The results demonstrate that rGO-based electrochemical fibers can be functionalized and assembled into a braided multi-sensing yarn capable of accurate, real-time monitoring of sweat lactate with concurrent pH measurement for on-the-fly calibration. Pt nanoparticle decoration greatly increased electroactive surface area and lowered impedance, enabling sensitive peroxide detection at modest potentials (0.4–0.5 V) compatible with LOx-based assays. The multilayer membrane strategy (Nafion permselectivity, thick LOx–chitosan–silk matrix, spray-coated PU diffusion layer) effectively extended the linear range to cover physiologically relevant sweat lactate concentrations while suppressing common interferents. Including a ferrocene-transduced pH ISE fiber and a low-drift reference within the same yarn allowed correction of pH- and temperature-dependent enzymatic outputs, which proved essential given inter- and intra-subject sweat pH variability. Integration into a textile patch with wicking layers and a low-power wireless potentiostat enabled continuous, untethered measurements with minimal crosstalk. On-body tests showed that, after pH/temperature baseline corrections, lactate readings closely matched standard assays and followed expected exercise dynamics, supporting the feasibility of textile-integrated, distributed biosensing. These findings address the need for scalable, weavable sensor platforms that can match or approximate the performance of planar devices while offering broader coverage and better integration into garments.

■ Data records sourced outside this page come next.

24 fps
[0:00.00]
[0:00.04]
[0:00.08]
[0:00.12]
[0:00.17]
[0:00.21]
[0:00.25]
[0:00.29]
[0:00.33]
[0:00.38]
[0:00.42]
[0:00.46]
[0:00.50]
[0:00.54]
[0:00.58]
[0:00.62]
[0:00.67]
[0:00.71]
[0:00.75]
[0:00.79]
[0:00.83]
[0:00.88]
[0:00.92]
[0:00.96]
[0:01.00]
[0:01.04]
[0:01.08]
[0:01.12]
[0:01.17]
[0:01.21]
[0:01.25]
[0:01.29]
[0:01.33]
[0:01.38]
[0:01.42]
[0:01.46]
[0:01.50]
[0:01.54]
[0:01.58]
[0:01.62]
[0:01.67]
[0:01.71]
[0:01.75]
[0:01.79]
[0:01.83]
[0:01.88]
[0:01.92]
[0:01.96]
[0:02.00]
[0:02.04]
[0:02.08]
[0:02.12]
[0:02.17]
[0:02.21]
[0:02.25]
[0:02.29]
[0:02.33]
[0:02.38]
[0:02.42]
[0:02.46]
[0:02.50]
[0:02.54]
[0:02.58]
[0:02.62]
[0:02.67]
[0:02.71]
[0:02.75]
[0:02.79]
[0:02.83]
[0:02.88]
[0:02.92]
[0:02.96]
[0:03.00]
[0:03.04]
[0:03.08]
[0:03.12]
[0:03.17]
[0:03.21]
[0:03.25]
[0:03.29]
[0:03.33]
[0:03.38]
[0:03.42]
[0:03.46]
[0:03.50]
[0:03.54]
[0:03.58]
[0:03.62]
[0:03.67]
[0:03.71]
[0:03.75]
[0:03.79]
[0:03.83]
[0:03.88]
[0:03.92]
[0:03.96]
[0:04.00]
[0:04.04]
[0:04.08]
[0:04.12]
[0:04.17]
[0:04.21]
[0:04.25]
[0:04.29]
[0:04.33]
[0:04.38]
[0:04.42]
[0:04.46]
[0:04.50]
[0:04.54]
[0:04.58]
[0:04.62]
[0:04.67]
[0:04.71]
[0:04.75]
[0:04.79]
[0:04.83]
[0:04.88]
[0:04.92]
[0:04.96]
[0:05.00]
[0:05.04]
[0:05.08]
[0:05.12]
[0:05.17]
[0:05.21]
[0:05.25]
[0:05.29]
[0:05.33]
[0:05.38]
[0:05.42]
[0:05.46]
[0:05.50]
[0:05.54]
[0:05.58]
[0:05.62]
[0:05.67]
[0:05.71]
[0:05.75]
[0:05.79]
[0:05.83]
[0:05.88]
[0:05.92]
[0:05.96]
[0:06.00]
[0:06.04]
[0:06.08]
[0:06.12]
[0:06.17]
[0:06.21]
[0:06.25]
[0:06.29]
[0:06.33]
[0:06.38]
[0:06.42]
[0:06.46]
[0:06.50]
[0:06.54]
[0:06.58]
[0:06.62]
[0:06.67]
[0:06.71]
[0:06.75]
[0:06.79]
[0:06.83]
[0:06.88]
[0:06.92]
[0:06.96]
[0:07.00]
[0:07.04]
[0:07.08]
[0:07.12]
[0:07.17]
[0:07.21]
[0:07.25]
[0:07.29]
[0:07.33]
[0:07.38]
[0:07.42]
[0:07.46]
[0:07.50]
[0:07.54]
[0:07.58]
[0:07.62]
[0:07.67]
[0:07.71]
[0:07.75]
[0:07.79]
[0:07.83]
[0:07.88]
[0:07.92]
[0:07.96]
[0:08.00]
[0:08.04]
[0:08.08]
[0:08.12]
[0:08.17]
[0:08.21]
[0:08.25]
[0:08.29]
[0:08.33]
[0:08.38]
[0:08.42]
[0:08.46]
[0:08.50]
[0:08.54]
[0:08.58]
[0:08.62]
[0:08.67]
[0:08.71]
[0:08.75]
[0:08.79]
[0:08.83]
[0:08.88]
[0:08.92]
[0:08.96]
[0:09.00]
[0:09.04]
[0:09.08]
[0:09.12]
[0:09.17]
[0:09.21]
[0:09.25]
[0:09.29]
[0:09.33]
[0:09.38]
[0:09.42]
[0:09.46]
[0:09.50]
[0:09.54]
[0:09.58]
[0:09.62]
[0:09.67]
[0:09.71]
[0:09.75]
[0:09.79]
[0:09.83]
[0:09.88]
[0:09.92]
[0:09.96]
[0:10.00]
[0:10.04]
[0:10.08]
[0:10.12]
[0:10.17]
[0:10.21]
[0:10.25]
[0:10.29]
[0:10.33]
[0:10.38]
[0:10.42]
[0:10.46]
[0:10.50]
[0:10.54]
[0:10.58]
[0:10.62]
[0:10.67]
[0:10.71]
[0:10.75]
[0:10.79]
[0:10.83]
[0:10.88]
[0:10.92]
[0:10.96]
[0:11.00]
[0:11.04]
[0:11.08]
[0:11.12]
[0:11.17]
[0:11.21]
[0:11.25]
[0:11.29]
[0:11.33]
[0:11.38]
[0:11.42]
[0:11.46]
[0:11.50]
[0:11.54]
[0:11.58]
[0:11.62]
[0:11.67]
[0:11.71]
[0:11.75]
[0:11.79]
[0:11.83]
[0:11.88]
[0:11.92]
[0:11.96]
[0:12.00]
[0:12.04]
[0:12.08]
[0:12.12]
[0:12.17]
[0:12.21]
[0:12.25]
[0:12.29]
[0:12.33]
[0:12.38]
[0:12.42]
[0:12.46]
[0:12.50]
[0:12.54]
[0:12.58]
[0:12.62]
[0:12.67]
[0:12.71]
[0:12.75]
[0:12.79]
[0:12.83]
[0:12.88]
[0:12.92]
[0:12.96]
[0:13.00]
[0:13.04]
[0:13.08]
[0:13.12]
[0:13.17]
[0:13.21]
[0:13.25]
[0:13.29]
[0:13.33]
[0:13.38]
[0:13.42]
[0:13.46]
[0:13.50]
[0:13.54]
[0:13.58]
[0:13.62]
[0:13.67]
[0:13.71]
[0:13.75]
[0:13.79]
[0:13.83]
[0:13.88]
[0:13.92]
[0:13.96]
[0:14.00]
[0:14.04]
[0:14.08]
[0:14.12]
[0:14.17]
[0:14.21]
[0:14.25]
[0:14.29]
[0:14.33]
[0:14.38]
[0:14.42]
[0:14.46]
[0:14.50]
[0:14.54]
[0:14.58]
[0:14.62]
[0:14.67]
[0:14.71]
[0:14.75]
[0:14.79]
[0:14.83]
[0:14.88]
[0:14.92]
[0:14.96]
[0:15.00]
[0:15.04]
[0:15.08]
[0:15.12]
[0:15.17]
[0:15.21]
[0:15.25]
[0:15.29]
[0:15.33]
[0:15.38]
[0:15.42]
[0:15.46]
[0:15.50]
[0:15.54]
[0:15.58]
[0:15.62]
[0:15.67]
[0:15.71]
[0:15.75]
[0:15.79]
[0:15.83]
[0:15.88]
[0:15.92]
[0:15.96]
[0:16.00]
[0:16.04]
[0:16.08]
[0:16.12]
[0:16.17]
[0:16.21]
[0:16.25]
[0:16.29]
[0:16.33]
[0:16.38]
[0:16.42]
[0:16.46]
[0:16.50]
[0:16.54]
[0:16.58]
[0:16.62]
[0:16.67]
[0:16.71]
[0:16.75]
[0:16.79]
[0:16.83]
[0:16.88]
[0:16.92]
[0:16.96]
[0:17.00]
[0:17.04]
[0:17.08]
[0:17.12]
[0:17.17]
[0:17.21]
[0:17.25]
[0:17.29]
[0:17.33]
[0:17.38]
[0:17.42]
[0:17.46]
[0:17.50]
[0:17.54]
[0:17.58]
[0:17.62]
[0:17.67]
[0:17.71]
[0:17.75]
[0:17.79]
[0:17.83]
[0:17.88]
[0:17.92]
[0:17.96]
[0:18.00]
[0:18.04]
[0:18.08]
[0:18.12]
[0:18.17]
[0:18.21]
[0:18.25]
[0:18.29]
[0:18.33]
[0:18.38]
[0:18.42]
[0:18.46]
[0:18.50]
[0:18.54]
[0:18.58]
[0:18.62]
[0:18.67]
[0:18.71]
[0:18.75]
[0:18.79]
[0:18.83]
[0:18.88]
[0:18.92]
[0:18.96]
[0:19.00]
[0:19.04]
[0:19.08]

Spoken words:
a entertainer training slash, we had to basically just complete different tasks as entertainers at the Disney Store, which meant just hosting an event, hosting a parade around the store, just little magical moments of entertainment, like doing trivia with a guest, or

This work introduces a braided electrochemical yarn based on dry-spun rGO fibers that integrates a three-electrode lactate sensor and a pH ISE for continuous sweat monitoring with wireless readout. Solution-processed Pt nanoparticle decoration provided high sensitivity and stability for H2O2 mediation, while a multilayer membrane architecture enabled selective, wide-range lactate detection in sweat. The shared reference, integrated pH calibration fiber, textile encapsulation, and low-power BLE electronics yielded a compact, weavable, and functional wearable system. Benchtop characterization and on-body studies showed high correlation with standard measurements and robust operation with minimal interference. Future work may focus on reducing hydration time via improved patch designs, integrating microfluidic thread structures, expanding to additional biomarkers by leveraging diverse 1D/2D nanomaterials and selective membranes, and conducting larger-scale, long-term studies to evaluate performance across diverse users and conditions.

- Hydration time: Sensors required ~10–20 min to fully hydrate on-body; reducing this was outside the scope of the study. - Environmental dependencies: Enzymatic output required pH and temperature corrections; accurate operation depends on reliable concurrent pH/temperature measurements. - On-body study scale: Validation was demonstrated on two participants during a single exercise modality; broader populations, activities, and longer durations were not assessed here. - Operating potential: Lactate sensing at ~0.5 V vs Ag/AgCl, while not showing noticeable interference in tests, is higher than mediator-based low-potential systems and may pose fouling risks in other environments. - Linear range and storage: Linear range extended to ~30 mM with specific PU thickness; sensors stored up to 2 weeks at 4 °C—longer-term shelf-life and repeat-use stability were not reported.